Bryn Mawr Classical Review

BMCR 2018.12.14 on the BMCR blog

Bryn Mawr Classical Review 2018.12.14

Joseph Coleman Carter, Keith Swift, The Chora of Metaponto 7: The Greek Sanctuary at Pantanello, (3 vols.). Institute of Classical Archaeology Series on the Rural Settlements in the Chora of Metaponto, 7.   Austin:  University of Texas Press, 2018.  Pp. 1800.  ISBN 9781477314234.  $200.00.  


Reviewed by John K. Papadopoulos, UCLA (JKP@humnet.ucla.edu)

[Authors and titles are listed at the end of the review.]

The final publication of any major fieldwork project is a cause for celebration, the appearance of the seventh volume in the Chora of Metaponto series doubly so. It is a credit to the principal investigator and primary author, Joseph Carter (who was recently elevated to the status of Professor Emeritus at the University of Texas), as well as his co-author, Keith Swift, and the many other contributors. The volume is also a tribute to the generous funding of the Packard Humanities Institute. The University of Texas Press has done a wonderful job with the production of this book: the photographs (color and black-and-white) and drawings are of very good quality and conveniently presented in the text (as are the footnotes); the editing is generally good, though funky things happened in the printing of stresses of modern Greek (though not ancient Greek) words, which were mercifully few and largely bibliographic.

The breakdown of the three volumes is straightforward: Vol. I deals with the excavations and the site; Vol. II with the pottery and finds; Vol. III with interpretations, although the first part of the latter also includes an overview and catalogue of additional finds. The largest section of Vol. I (Part 1), mostly penned by Carter, begins with a general introduction to the Sanctuary at Pantanello, and its archaeological-historical context, and this is followed by a blow-by-blow narrative of the annual excavation campaigns (1974-2013). This is enlivened by the chapter headings, such as: “A Canal Ran Through It,” “The Game Is Afoot,” or the “Game Changer.” The associated drawings, plans, and sections are excellent, and the account includes many historical photographs from the 1970s, some featuring the excavator, a few of his collaborators and workmen. As someone who also excavated in the Mediterranean in the 1970s, these photographs brought back memories of another world, now very faraway.

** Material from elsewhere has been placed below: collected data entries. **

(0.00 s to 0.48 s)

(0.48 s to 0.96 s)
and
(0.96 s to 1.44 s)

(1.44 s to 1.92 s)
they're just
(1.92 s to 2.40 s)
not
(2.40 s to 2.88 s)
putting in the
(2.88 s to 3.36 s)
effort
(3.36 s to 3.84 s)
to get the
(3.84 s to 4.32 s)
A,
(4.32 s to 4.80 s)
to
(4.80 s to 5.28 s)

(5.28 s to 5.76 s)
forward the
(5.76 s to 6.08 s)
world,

Part 2 of Vol. I deals with the ancient environment, and shows that at least some classical archaeologists were doing all the right things way-back-when. The contributions are impressive: James Abbott on geoarchaeological observations; Andrea Zerboni, Elena Ferrari, Chiara Compostello, and Agostino Rizzi on the depositional and postdepositional processes in the formation of the archaeological record; the archaeobotanical remains by Lorenzo Costantini and Loredana Costatini Biasini; two separate contributions on the pollen record, one by Donald Sullivan, the other by Assunta Florenzano and Anna Maria Mercuri, the first dealing more generally with land use and vegetation change, the other more focused on the plant landscape of the immediate area from the 7th to the 1st centuries BC; the animal remains by László Bartosiewicz (assisted by Swift and Carter); the insect remains by Lorenzo Costantini and Paolo Audisio; the marine shells by Cesare D’Annibale.

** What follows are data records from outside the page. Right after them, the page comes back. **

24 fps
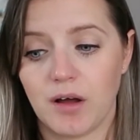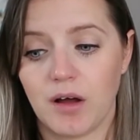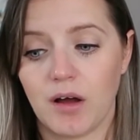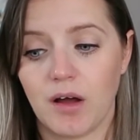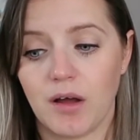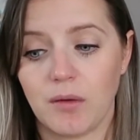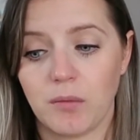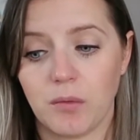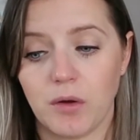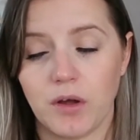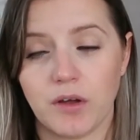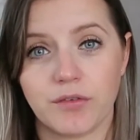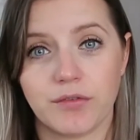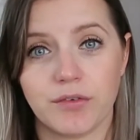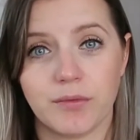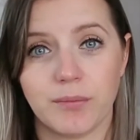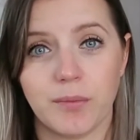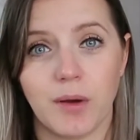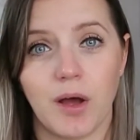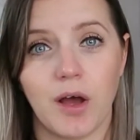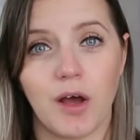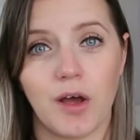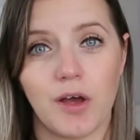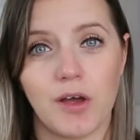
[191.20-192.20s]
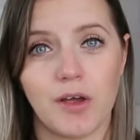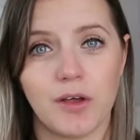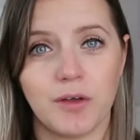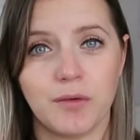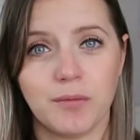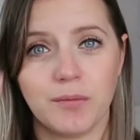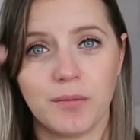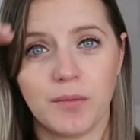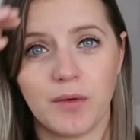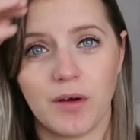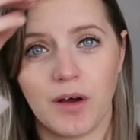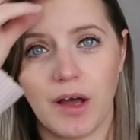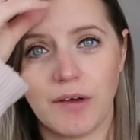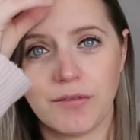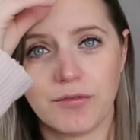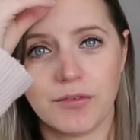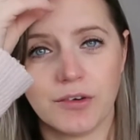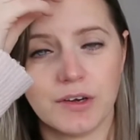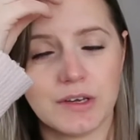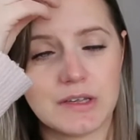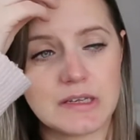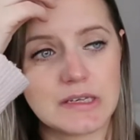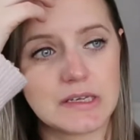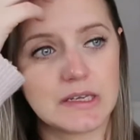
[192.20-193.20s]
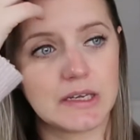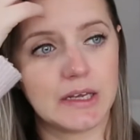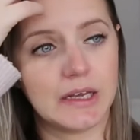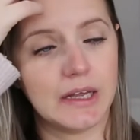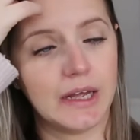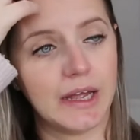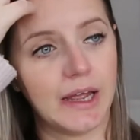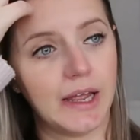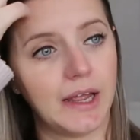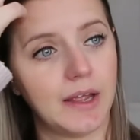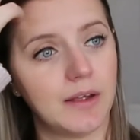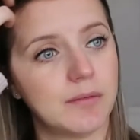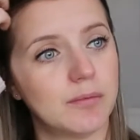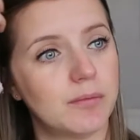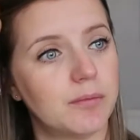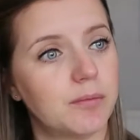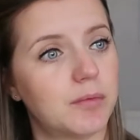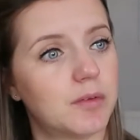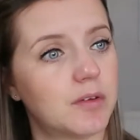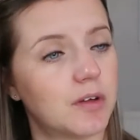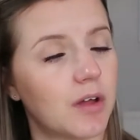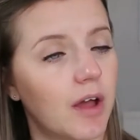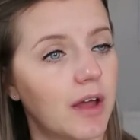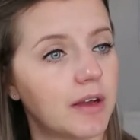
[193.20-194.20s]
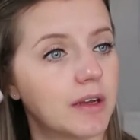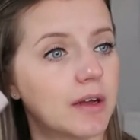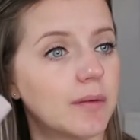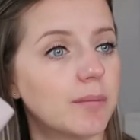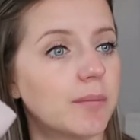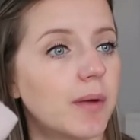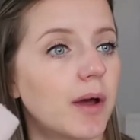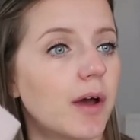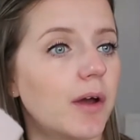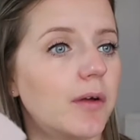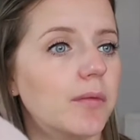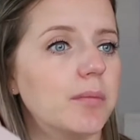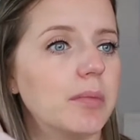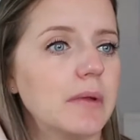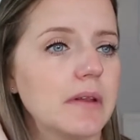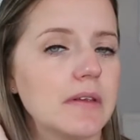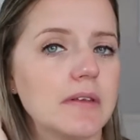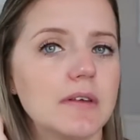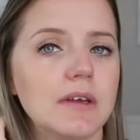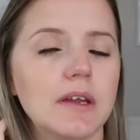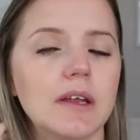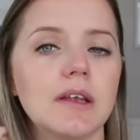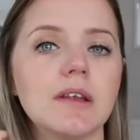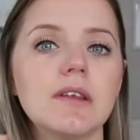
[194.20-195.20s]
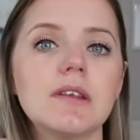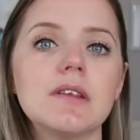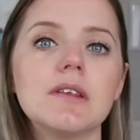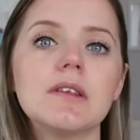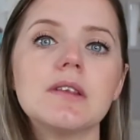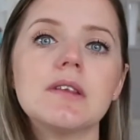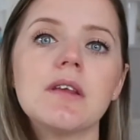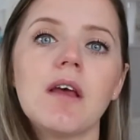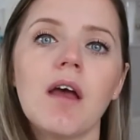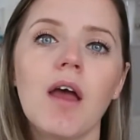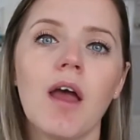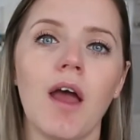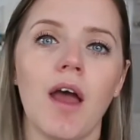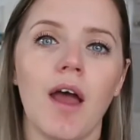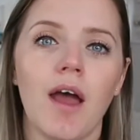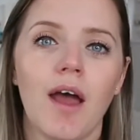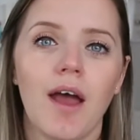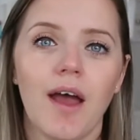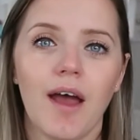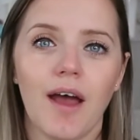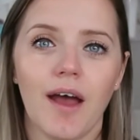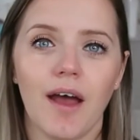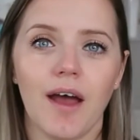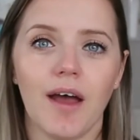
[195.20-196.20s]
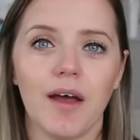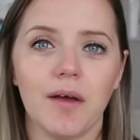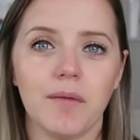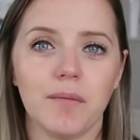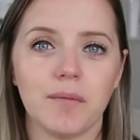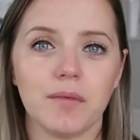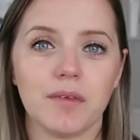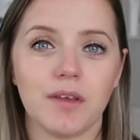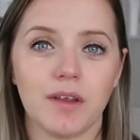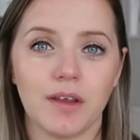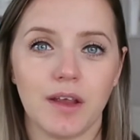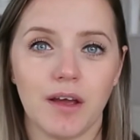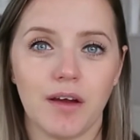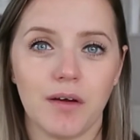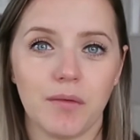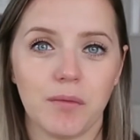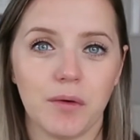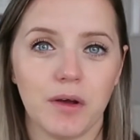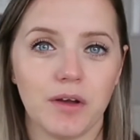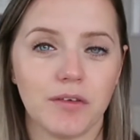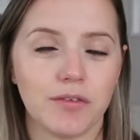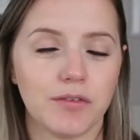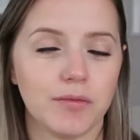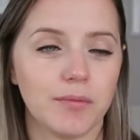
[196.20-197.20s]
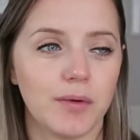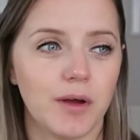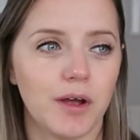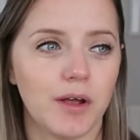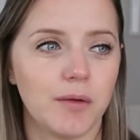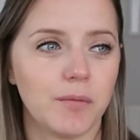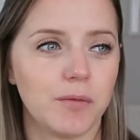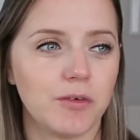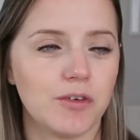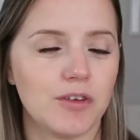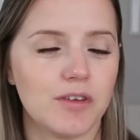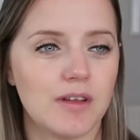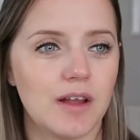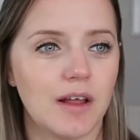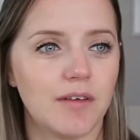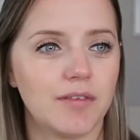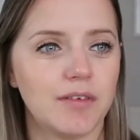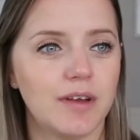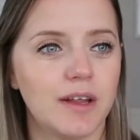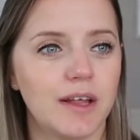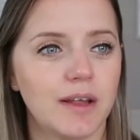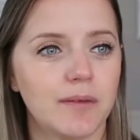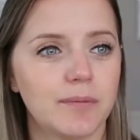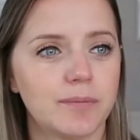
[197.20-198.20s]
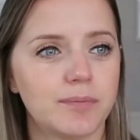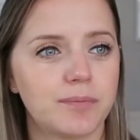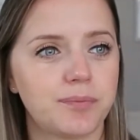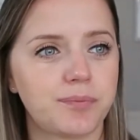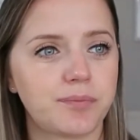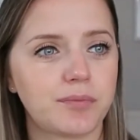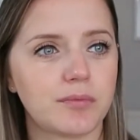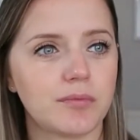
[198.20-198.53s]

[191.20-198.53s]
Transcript: I work from home. I've recently started up my own business. So yeah, I work from home, which is lovely.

The lion’s share of Vol. II was penned by Swift. It begins with “contextualization” in Part 3, divided into two chapters, one on stratigraphy, chronology, and site phasing, the other on the excavated assemblages, which, as an excavator and sherd-nerd, I greatly appreciated. Part 4 presents the indispensable catalogues of classical archaeology (what would we do without them?). Swift was responsible for the indigenous pottery, Archaic fine wares, black-gloss,1 black-on-buff pottery, plain and banded pottery, thymiateria, louteria and stands, the Greek-type mortaria and pestles (though are they all of Greek-type?), cooking ware, Greek transport amphorae, and the pithoi; he also presented miniatures together with Anna Cavallo. Francesca Silvestrelli wrote up the figured pottery (a little bit of Attic black- and red-figured, and a good deal of Lucanian red-figure). The Gnathia pottery was published by Elisa Lanza Catti; the lamps by Emanuela Conoci; the metal finds by Marta Mazzoli; the coins by Anna Rita Parente; the lithics by Cesare D’Annibale. There is also a wonderful chapter on lásana, by Massimo Barretta, that got the interpretation of these once enigmatic objects right. The individual catalogue entries are to the point, all illustrated with drawings, and most with color photographs. Individual shapes or categories of material were given useful introductions, without a plethora of citations.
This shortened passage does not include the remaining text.